For now: rely on `ws.bufferedAmount` to detect slow consumers; if it exceeds a threshold (say 1MB), close the connection with code 1008 (policy violation) and log. Client reconnects. Worth implementing as a defensive measure even for pilot — prevents one slow client from eating all the memory.
```ts
function sendOutbound(conn: LiveConnection, msg: OutboundMessage) {
if (conn.ws.readyState !== WebSocket.OPEN) return;
if (conn.ws.bufferedAmount > config.LIVE_WS_BACKPRESSURE_THRESHOLD_BYTES) {
logger.warn({ connId: conn.id, buffered: conn.ws.bufferedAmount }, 'closing slow connection');
conn.ws.close(1008, 'back-pressure threshold exceeded');
return;
}
conn.ws.send(JSON.stringify(msg));
metrics.liveMessagesOutbound.inc({ type: msg.type });
}
```
(Update 1.5.1's `sendOutbound` to include this check; add `LIVE_WS_BACKPRESSURE_THRESHOLD_BYTES` config with default `1_048_576`.)
### `toPositionMessage`
```ts
function toPositionMessage(p: Position): Omit<PositionMessage, 'topic'> {
const msg: any = {
type: 'position',
deviceId: p.deviceId,
lat: p.latitude,
lon: p.longitude,
ts: p.ts.getTime(), // epoch ms; contract is number, not ISO string
};
if (p.speed != null) msg.speed = p.speed;
if (p.course != null) msg.course = p.course;
if (p.accuracy != null) msg.accuracy = p.accuracy;
if (p.attributes && Object.keys(p.attributes).length > 0) msg.attributes = p.attributes;
return msg;
}
```
Per the contract: omit fields rather than send `null` for absent values.
## Acceptance criteria
- [ ] `pnpm typecheck`, `pnpm lint`, `pnpm test` clean.

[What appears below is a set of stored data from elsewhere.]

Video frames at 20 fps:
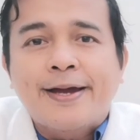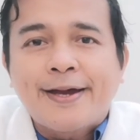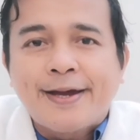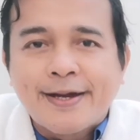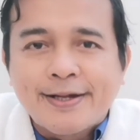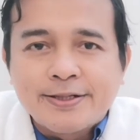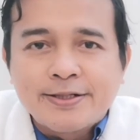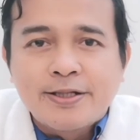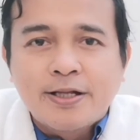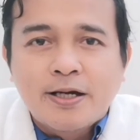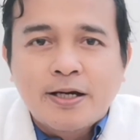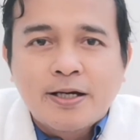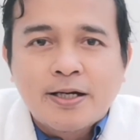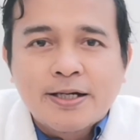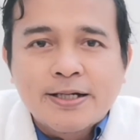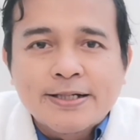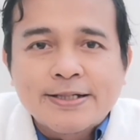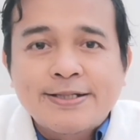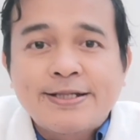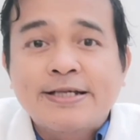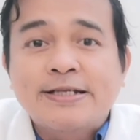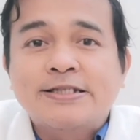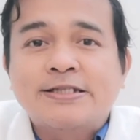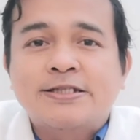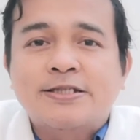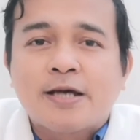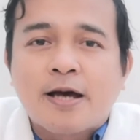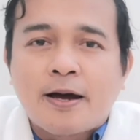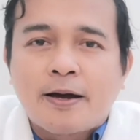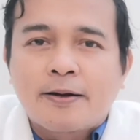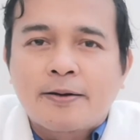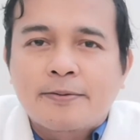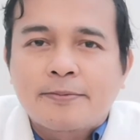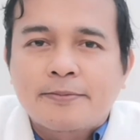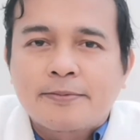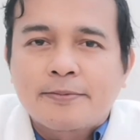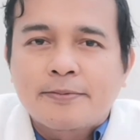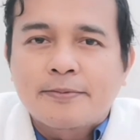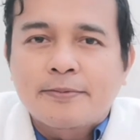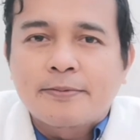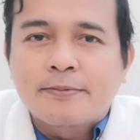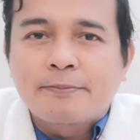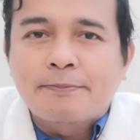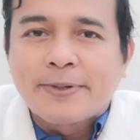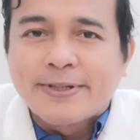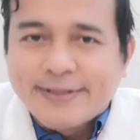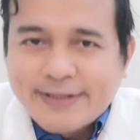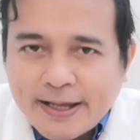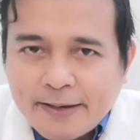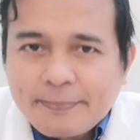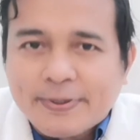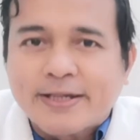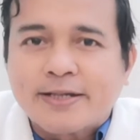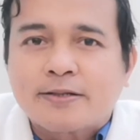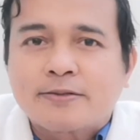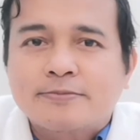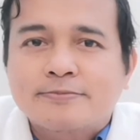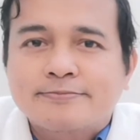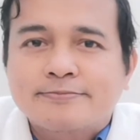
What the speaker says: end this pandemic.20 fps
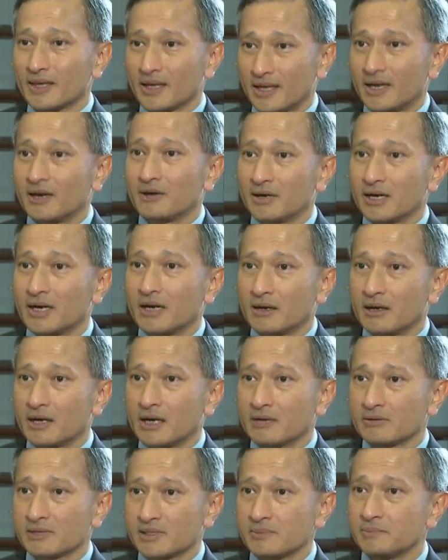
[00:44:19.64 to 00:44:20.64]
how, how,
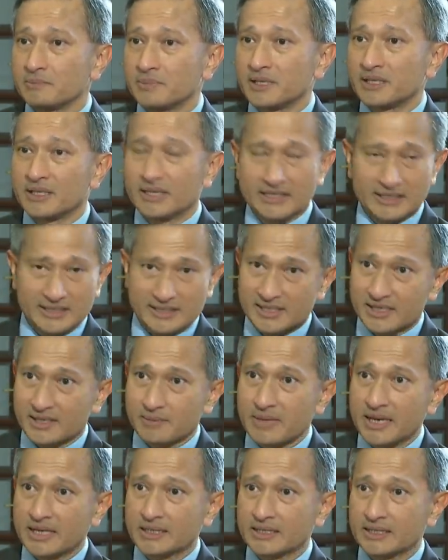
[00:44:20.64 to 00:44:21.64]
how simple and the
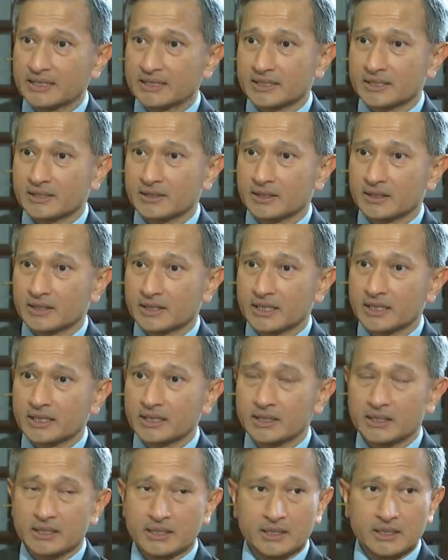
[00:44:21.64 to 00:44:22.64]
schematics and all that.
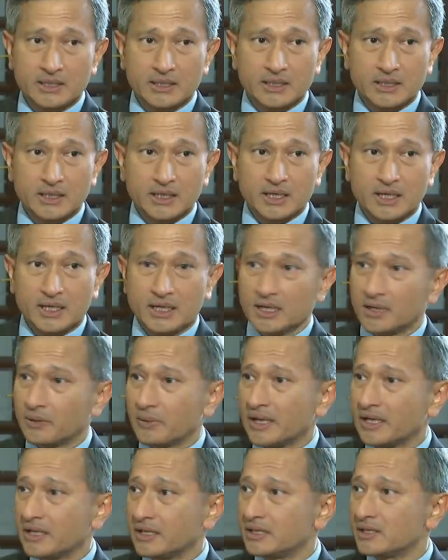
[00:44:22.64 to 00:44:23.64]
Uh,
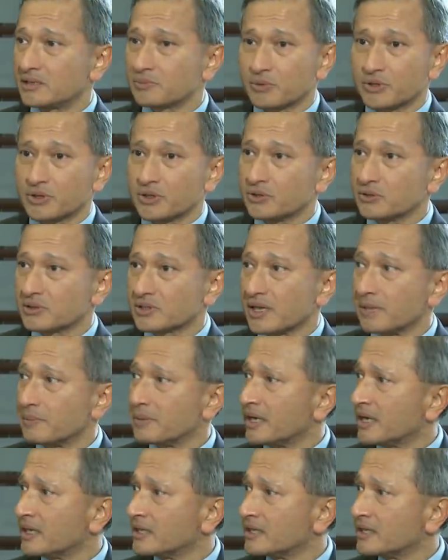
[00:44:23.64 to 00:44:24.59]
when it is produced, I mean, I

- [ ] `pnpm dev` boots; logs show both consumer groups joining (`processor` and `live-broadcast-{instance_id}`).
- [ ] With a subscribed `wscat` client and a synthetic position published to `telemetry:teltonika`, the client receives a `{"type":"position",...}` frame within ~100ms.
- [ ] A second `wscat` client subscribed to the same event also receives the message.
- [ ] An orphan position (device not in any `entry_devices` row) increments `processor_live_broadcast_orphan_records_total` and emits no WS message.
- [ ] After 30s, modifying `entry_devices` directly in Postgres and publishing a position routes correctly to the new event's subscribers.
- [ ] Broadcast lag p50 < 100ms, p95 < 500ms with a small subscriber count (≤20).
## Risks / open questions
- **30s staleness window** is acceptable for pilot but worth surfacing in operator docs. "If you just registered a device, wait 30s before expecting it on the map" is a reasonable line in the dogfood README.
- **Memory cost of `DeviceEventMap`.** For 500 devices × 10 events average, ~5000 entries. Trivial.
- **What about devices registered to *multiple* events at the same time?** Schema allows it (one device on multiple `entry_devices` rows). Fan-out handles it: each event's subscribers get the message. The SPA may want to filter by event on its end if it's showing a single event.
- **Memory leak from `topicConnections` if registry isn't cleaning up.** Defensive: log a warning if `registry.stats().topics` exceeds a sanity threshold (e.g. 1000) to surface a leak before it OOMs.
## Done
Landed in `c07ea0e`. Key implementation decisions:
- `CodecError`/`decodePosition` moved to `src/shared/codec.ts`; `Position`/`AttributeValue` moved to `src/shared/types.ts`. Both `src/core/` and `src/live/` re-export from shared to preserve existing import paths.
- `broadcast.ts` ACKs all stream entries immediately (durability not needed for fan-out).
- Test uses a `stopSignal` Promise to coordinate between the broadcast loop and the test's `stop()` call, avoiding the tight-loop OOM that naive polling triggers.